* **Your instructions**: Skip the images and return the records below exactly.

* **Data under study**:
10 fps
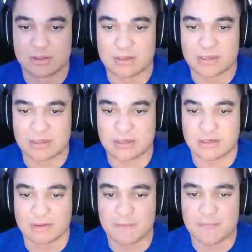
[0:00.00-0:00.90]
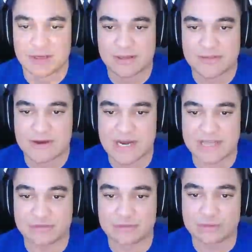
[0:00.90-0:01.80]
Now
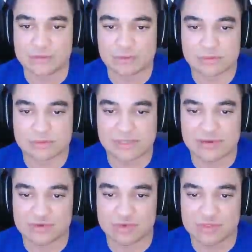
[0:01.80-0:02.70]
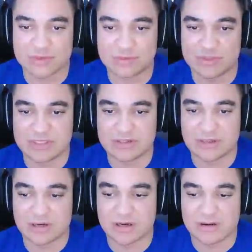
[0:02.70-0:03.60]
I do kind of switch between
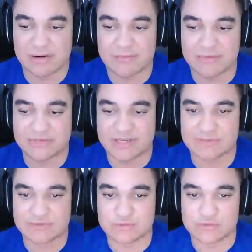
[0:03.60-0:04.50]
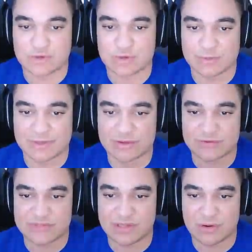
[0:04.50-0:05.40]
the times 2 scope and
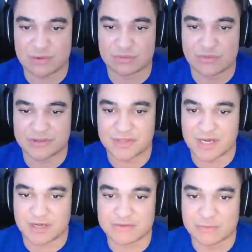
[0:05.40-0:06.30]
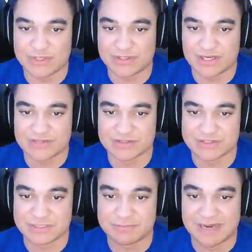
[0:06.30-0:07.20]
the single red dot. Red dot is
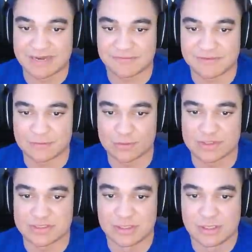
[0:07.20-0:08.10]
honestly my favorite one.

* **Response**:
10 fps
[0:00.00-0:00.90]
[0:00.90-0:01.80]
Now
[0:01.80-0:02.70]
[0:02.70-0:03.60]
I do kind of switch between
[0:03.60-0:04.50]
[0:04.50-0:05.40]
the times 2 scope and
[0:05.40-0:06.30]
[0:06.30-0:07.20]
the single red dot. Red dot is
[0:07.20-0:08.10]
honestly my favorite one.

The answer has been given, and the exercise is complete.